Which and how many clients? And how much have they cut their fees? Your guess is as good as ours. If you are as cynical as we are and know firms as well as we do, your answers are “a couple” and “very little.” Mr. Priest didn’t feel like telling Bloomberg any specifics and added:

He noted, however, that AI-associated price cuts have “plateaued” because the firm’s use of the technology is also improving the quality of its services. “We’re trying to focus more on the value creation,” he said. “There’s a value to that intelligence.”

Priest declined to provide further details on PwC’s pricing, saying that the firm’s broad approach is to “align AI-driven gains with client benefit, whether that’s in efficiency, timeliness, quality or cost.”

Ah so clients want a discount because AI is taking work off the humans’ plates and the firm is getting good at explaining how there’s way more to their fees than time.
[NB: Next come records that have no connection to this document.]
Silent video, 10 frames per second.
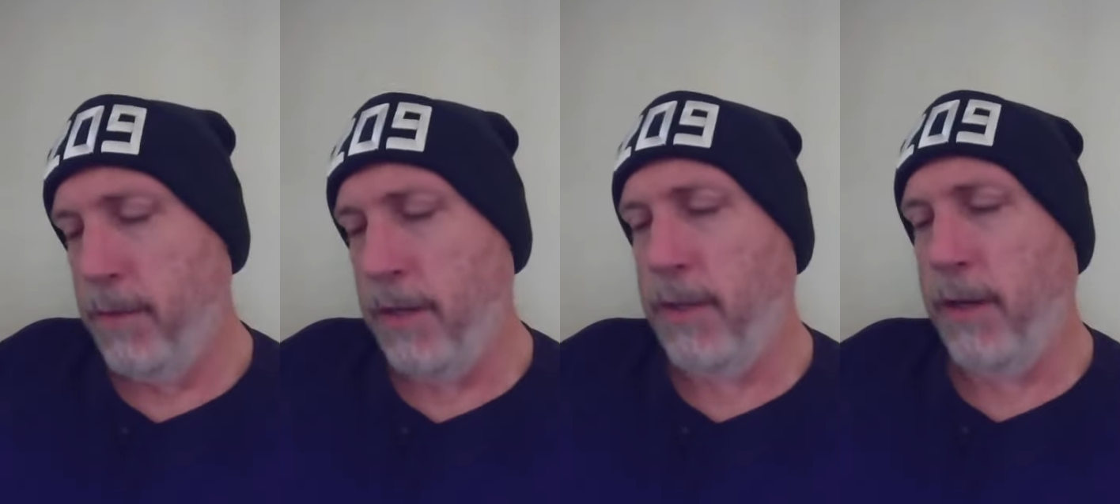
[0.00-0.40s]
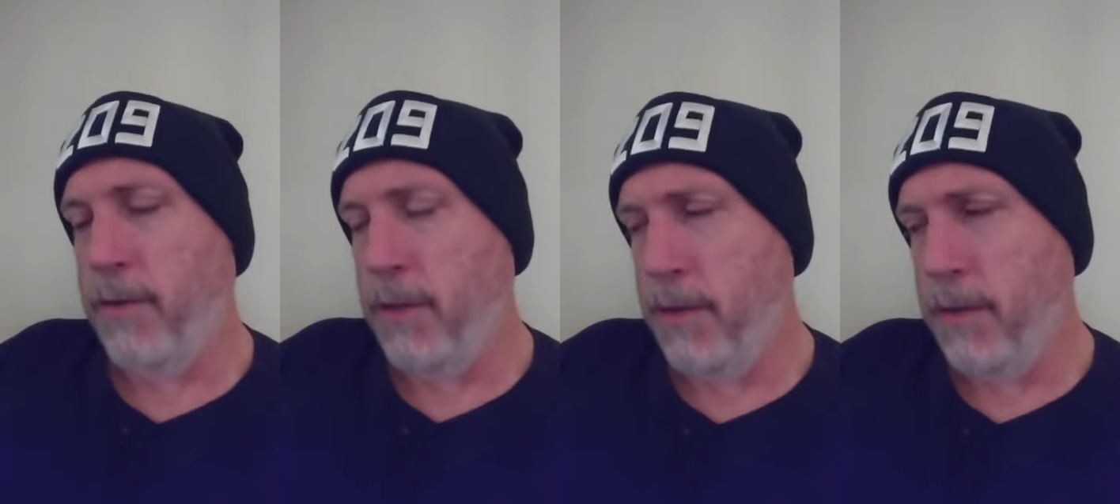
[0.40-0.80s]
Sounds like
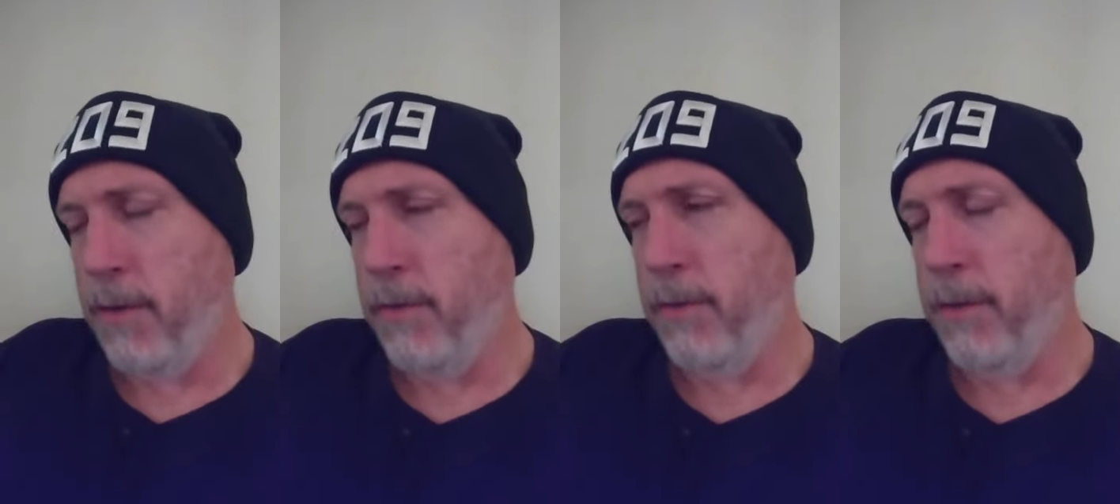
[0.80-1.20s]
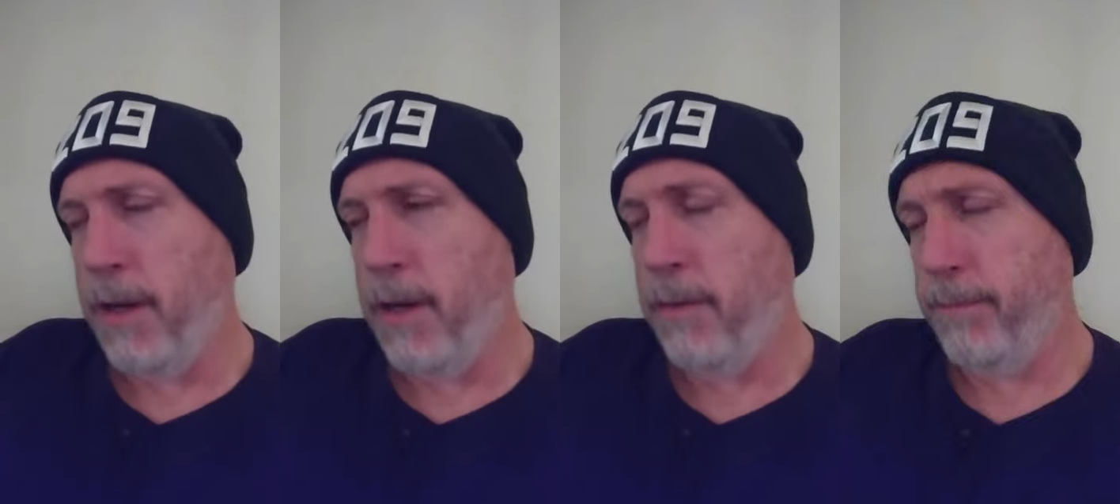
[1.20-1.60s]
your son's going through a
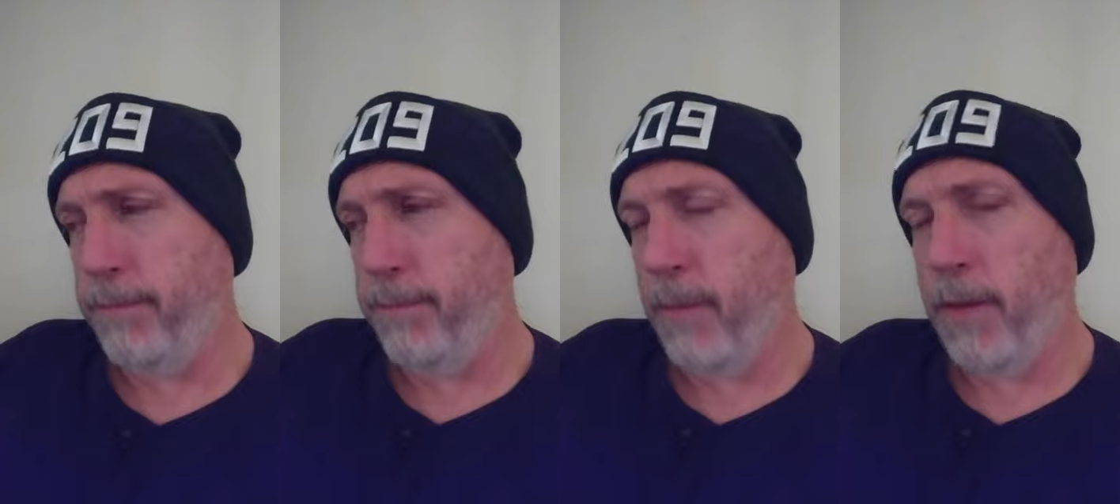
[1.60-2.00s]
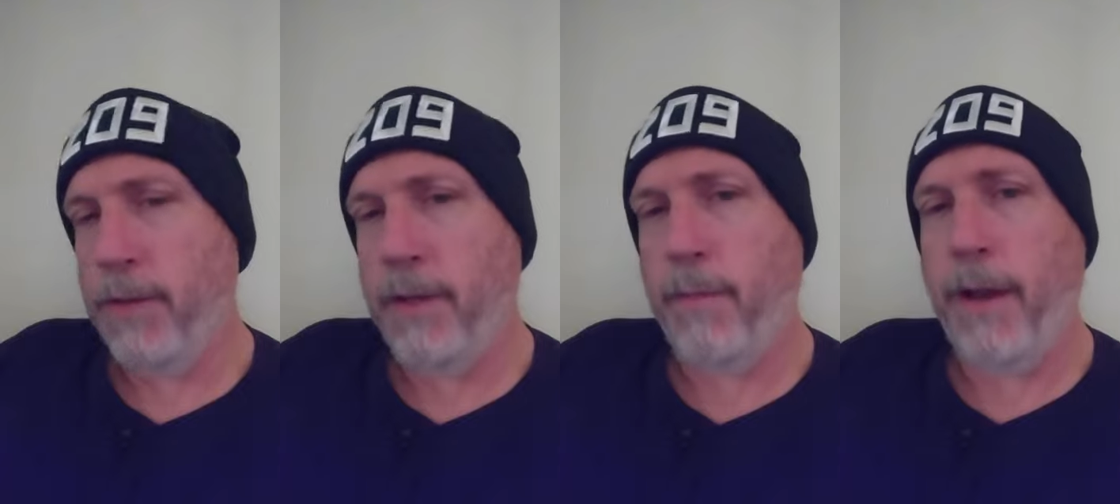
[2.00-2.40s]
lot,
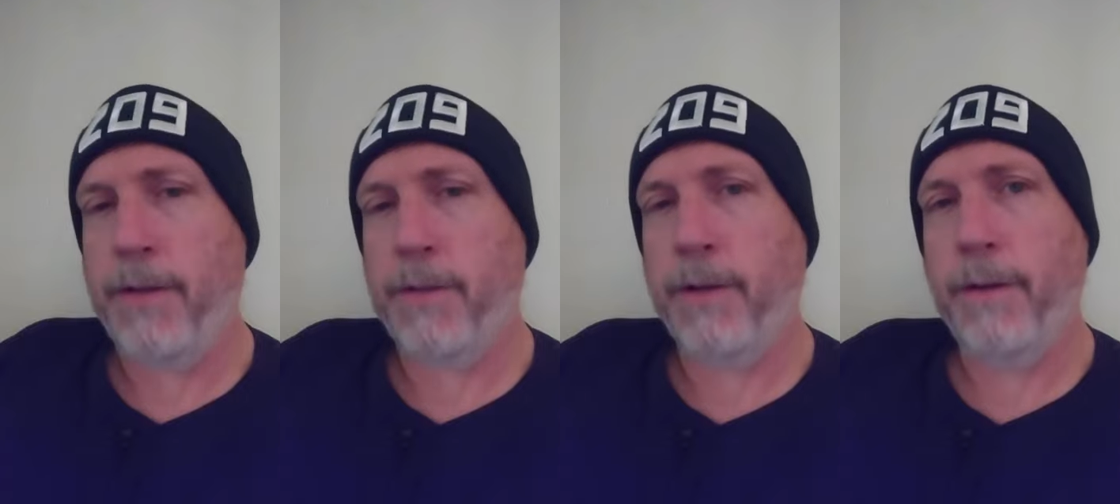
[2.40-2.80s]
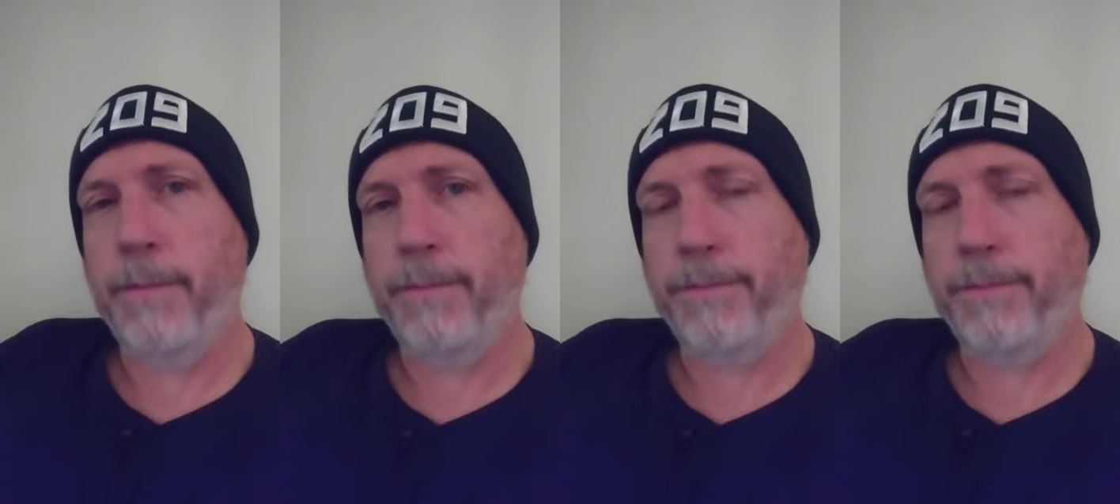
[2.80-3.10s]
said the pastor.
We don’t have a number on just how many hours PwC is saving with AI but we do have a figure volunteered up by EY’s Vice Chair of Tax last year to get an idea how it’s working for a single service line at a competing firm. Marna Ricker said to Microsoft that AI is helping her people save up to 14 hours a week by summarizing information, identifying anomalies, and highlighting key themes.

Note to clients: If you’re asking for AI discounts you should go ahead and ask for offshoring discounts too. That’s where their real money savings is.

9 thoughts on “Big 4 Firm Discovers That Bragging About AI Efficiencies Leads Clients to Expect a Discount

  1. Did the firms pass on the savings from using cheap labor in India and the Philippines? oh yeah I forgot, they didn’t

    1. I bet our off-shore India workers make $20k a year (if that) yet their billing rate is higher than our local staff. No breaks given to clients. It’s a shame that most firms are doing this.

      1. I don’t have numbers on PwC specifically but I know at BDO it’s more like $15k. This article has some more numbers based on an offshoring talent company’s report (so take with a grain of salt): https://www.goingconcern.com/want-to-know-exactly-how-much-offshore-staff-are-making-gotchu/

        That’s interesting about the billing rate…how does the firm justify that? I’ve noticed there’s a big push recently to paint offshore staff as exceptionally knowledgeable, perhaps to cover for the fact that they’re woefully underpaid idk.

        1. Adrienne,

          Thats a great question on how they justify it because they dont. They can sometimes take 2-3 more time than a local staff which just blows the budget. As a billing manager you just have to know a writeoff is coming.

  2. This has been a consistent criticism of mine to our service provider.

    I’m happy to argue with the CFO about the increases to the SOW year over year when I know a majority of the compliance team is US based…not so much when it’s based in India. The quality is just not the same in the deliverables or in the technical analysis…

  3. Just to be the devil’s advocate (literally) here, but why should PWC pass the savings on to their clients? The firm spent a shit ton on this investment and they need a payback. When a pharma company spends $100 million to develop a new drug, do they then charge just $0.10 per pill because it only cost $0.05 to make that one pill? Of course not.

    The Big 4 firms tell everyone that they’re the best. If they want people to actually believe it, one of the things they need to do is charge more for their services than all the lesser firms are charging. And if their AI really does improve both quality and efficiency (I’m skeptical, but that’s a different discussion), then why shouldn’t PWC charge more for the value they are providing? What difference does it make if the value is provided by a human being or a robot?

    1. No you’re right. I think the bigger question here is if they really have implemented these AI efficiencies. Imo most companies, especially B4 I’d think, are full of shit when they say AI is picking up all this slack. For now. Give it five more years and sure, I’ll buy it.

      AI still means Actually Indians in many cases. And on that note, it’s weird AI is the thing that made clients expect a discount and not, oh I dunno, using tons of offshore labor. That has definitively saved firms A LOT of money. I guess because firms aren’t bragging about that the way they’re putting themselves out as masters of AI.